Keep guidance actionable and be aware that small businesses are often
operating with a low degree of technical sophistication. While it may seem
reasonable to point to NIST guidelines including the CSF, be aware that your
audience might not even have the groundwork to examine the problem at this
level of abstraction. It might seem like a tip like “do backup” satisfies my
criteria, but I’d argue that it’s still not actionable for the small business
who does not fully understand the lifecycle of data in their own organization.

Shine a light the threat landscape before reaching for easy fixes. In my
experience, small business leaders are particularly susceptible to snake oil
and silver bullets. They’re quick to deal with isolated symptoms rather than
the root cause of their ailments. Before you offer a suggestion, ask yourself
whether it might be misconstrued as a quick fix. A better first step is often
to put the primary threat and vulnerabilities into terms that are meaningful
to the business.

Don’t forget about the humans, and I mean both the leaders who may try to
enact these solutions as well as employees. What will they do when they
encounter friction with your guidance?

If you’ve been in the industry for awhile, it’s likely time to read up on
topics like usable security and the new NIST password guidance.

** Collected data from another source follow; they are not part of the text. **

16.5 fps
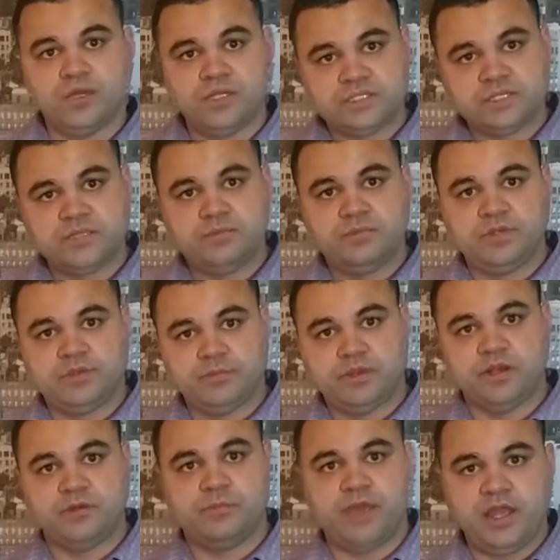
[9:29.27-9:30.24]
what's going to be
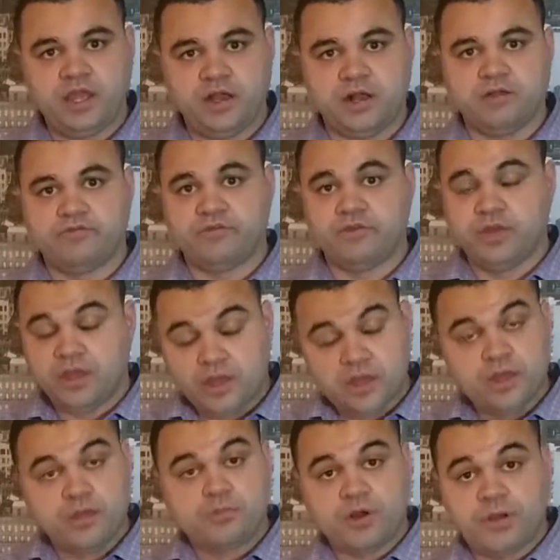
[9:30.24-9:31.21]
the bigger payoff
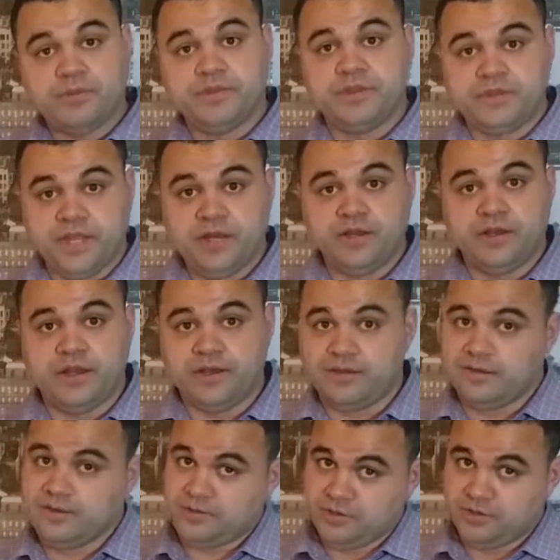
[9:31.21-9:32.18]
probably the date
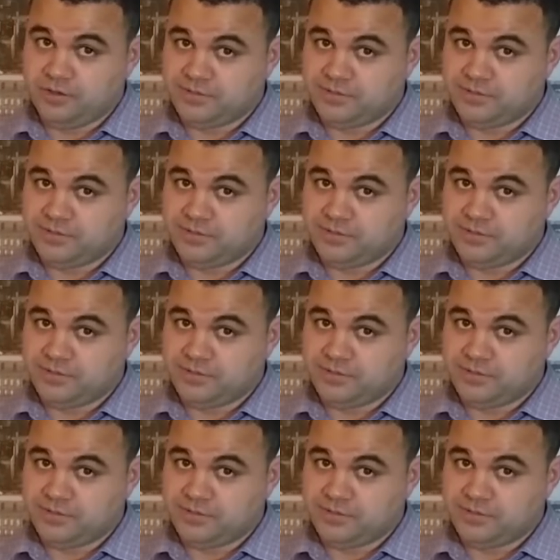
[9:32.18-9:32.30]
night.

While there
are still use cases for 60-90 day password rotation, it does not belong at the
forefront of a small business password policy, where it very well may be
weakening the company’s security posture.

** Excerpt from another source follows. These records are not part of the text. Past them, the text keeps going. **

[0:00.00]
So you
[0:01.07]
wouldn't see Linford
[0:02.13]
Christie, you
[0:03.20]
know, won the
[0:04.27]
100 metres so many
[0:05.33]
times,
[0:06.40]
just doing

I’d say that with an audience that has limited resources to confront the
challenges, we need to consistently focus on incorporating basic security
hygiene into everyday business processes. I don’t see much value in a solution
like Li-Fi networking for a business that hasn’t found a way to keep servers
and end-user systems patched, meaningfully improve their employees password
practices, attempted to write an actionable security plan, or even taken the
time to discover and document their own legal and regulatory obligations.

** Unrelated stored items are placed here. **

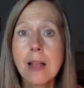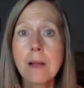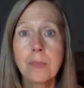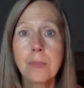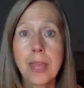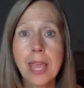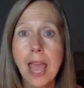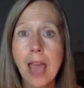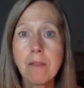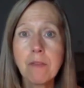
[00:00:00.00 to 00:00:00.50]

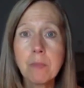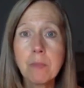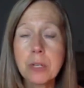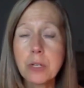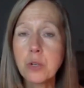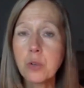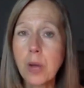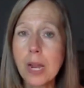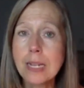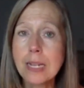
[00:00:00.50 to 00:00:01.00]
They haven't been
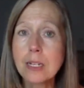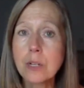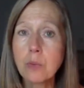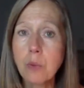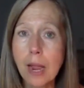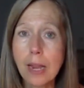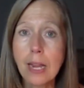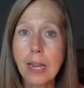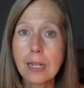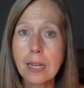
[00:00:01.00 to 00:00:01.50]
trained to
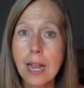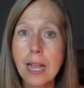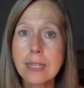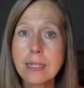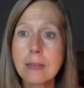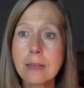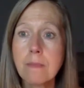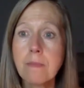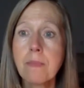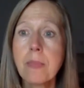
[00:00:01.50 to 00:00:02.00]
recognize
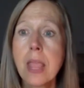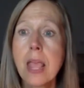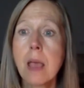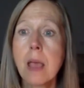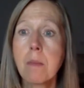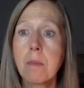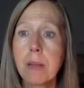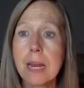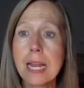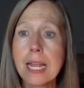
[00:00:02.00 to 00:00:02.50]
them.
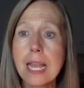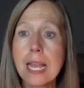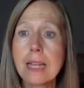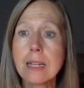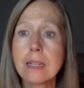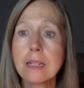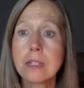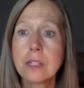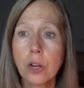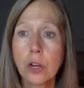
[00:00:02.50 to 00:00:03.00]
But
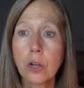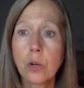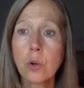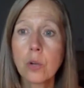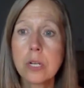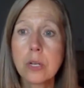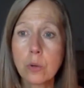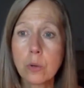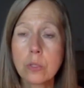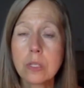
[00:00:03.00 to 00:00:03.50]
again,
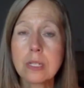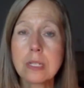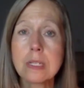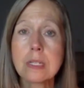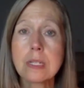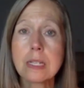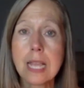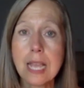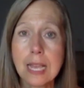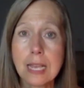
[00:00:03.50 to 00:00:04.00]
sarcoidosis
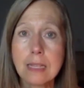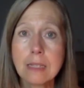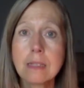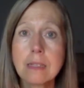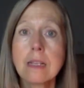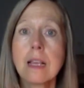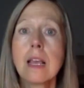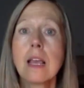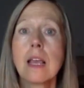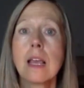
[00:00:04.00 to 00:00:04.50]
is
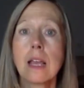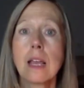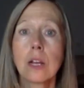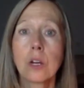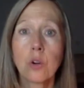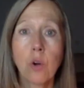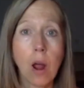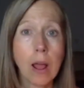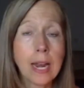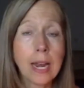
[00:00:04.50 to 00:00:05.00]

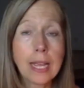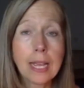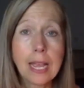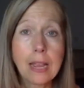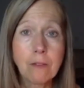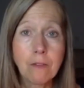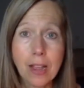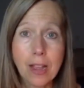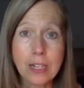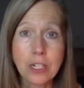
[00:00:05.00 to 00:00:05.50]
chronic
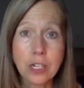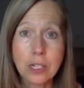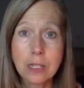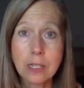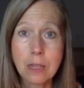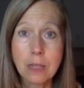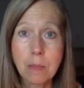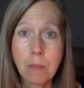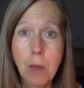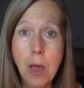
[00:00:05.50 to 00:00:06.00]
infections in
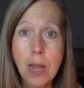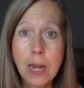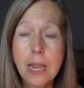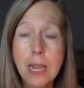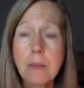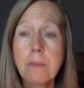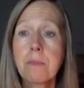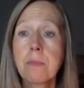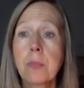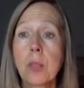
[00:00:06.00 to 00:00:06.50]
the body
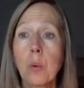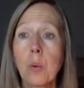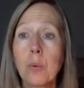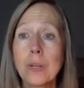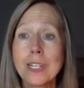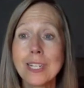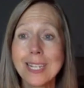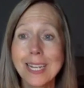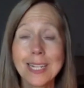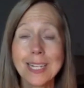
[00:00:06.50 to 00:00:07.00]

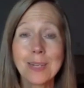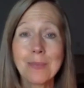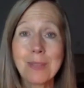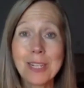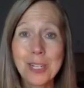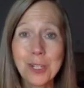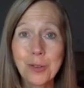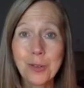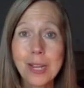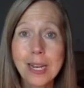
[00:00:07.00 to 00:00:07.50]
which need to be
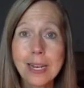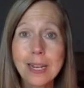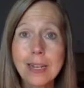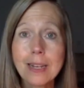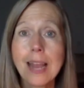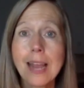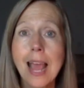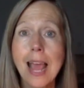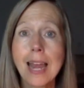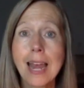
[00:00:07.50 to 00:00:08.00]
treated,
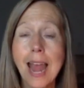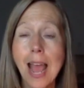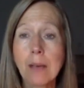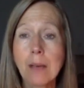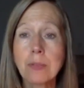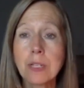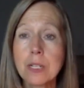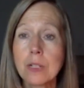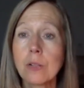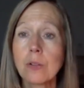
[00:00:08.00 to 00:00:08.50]
and
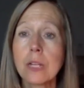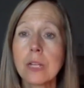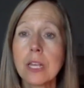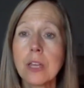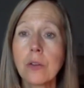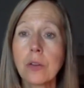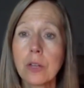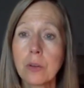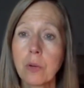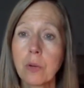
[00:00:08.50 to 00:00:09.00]
absolutely you
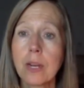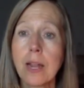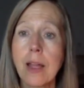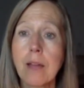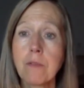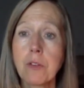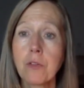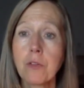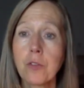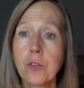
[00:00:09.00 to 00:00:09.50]
can
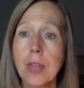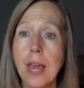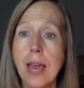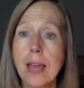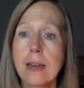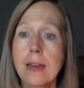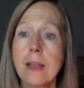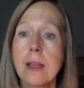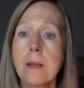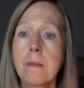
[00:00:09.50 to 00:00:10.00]
recover for that.
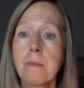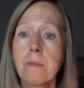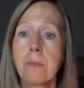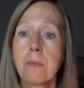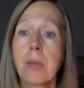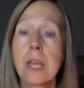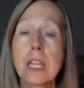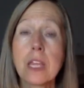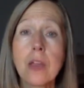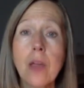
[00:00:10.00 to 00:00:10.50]

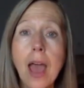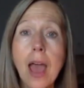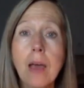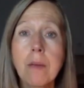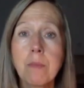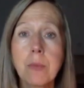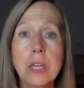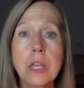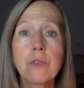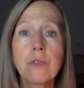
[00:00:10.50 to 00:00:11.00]
But
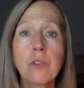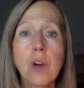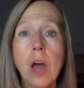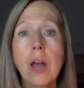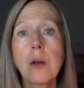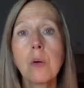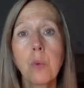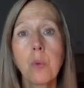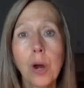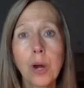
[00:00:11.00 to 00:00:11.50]
you've got to
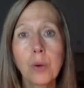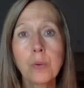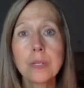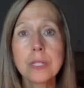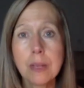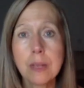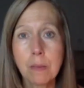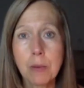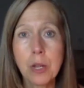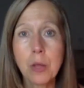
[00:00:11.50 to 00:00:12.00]
work with
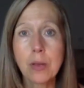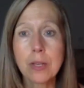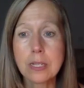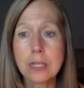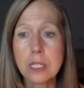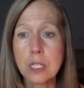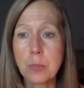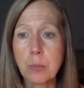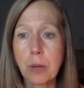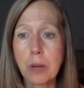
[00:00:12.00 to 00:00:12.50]
somebody who has
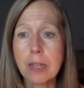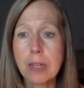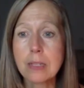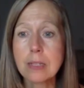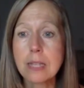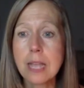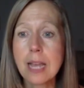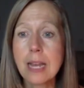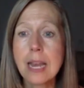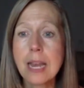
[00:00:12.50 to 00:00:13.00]
experience.
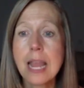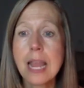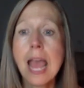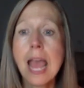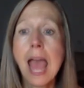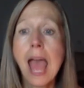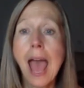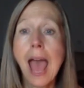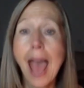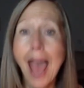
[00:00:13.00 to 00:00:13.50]
And
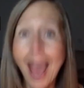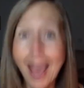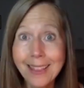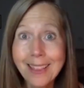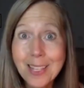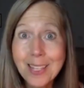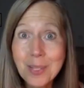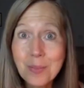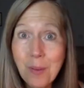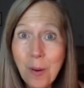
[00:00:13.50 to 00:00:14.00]
at
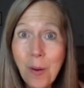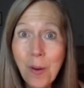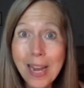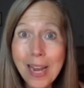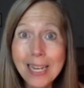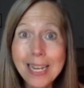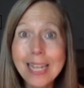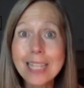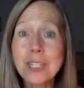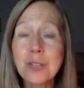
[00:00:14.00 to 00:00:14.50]
this
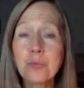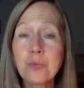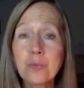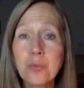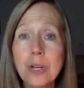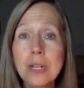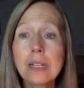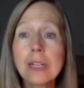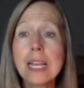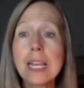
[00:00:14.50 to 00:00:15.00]
point, it's
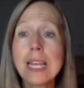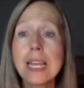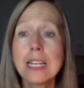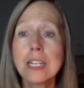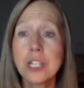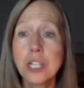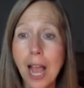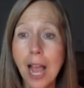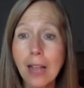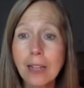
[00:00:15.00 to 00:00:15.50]
really
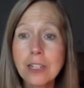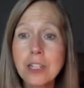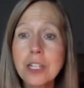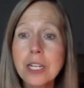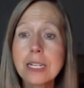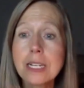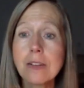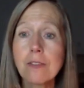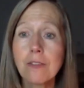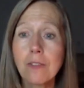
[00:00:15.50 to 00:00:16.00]
challenging
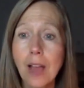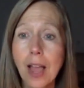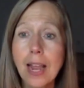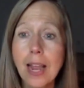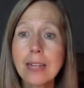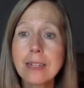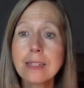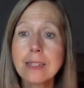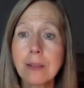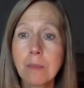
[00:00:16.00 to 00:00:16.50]
to
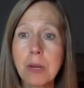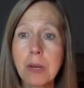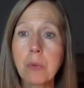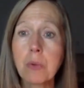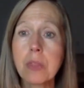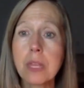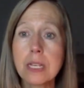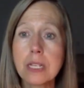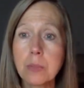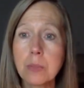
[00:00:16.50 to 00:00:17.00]
find somebody with
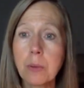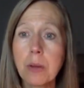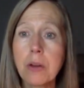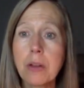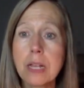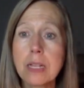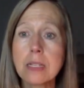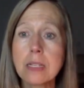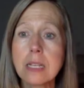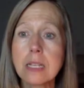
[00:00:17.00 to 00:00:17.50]

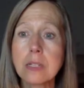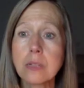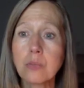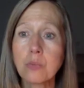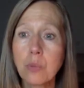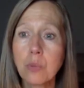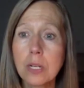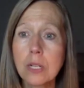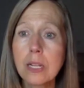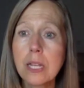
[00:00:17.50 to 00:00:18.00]
experience. It's
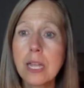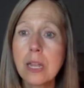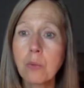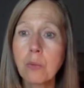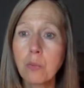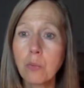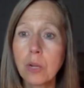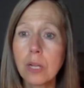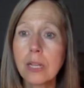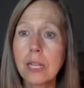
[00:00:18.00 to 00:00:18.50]
really,
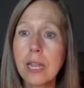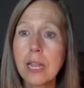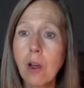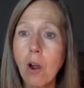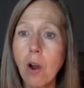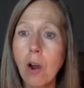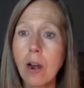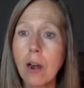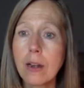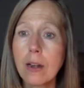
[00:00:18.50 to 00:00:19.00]
really
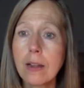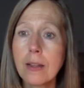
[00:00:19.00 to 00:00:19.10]
hard.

Lastly, since I touched on it a couple times earlier, please be aware that
many (maybe most) small businesses will get lost in the process of creating
any sort of formal security policy or implementation plan. I can’t tell you
how many times I’ve read a security policy that had no grounding in reality. I
do encounter quite a few guides that were downloaded as free resources or
handed off by a well-meaning MSP. Sometimes a business owner has succeeded in
filling in the blank spaces meant for their business name, but they’re more
likely to have left it blank or filled out with wrong information.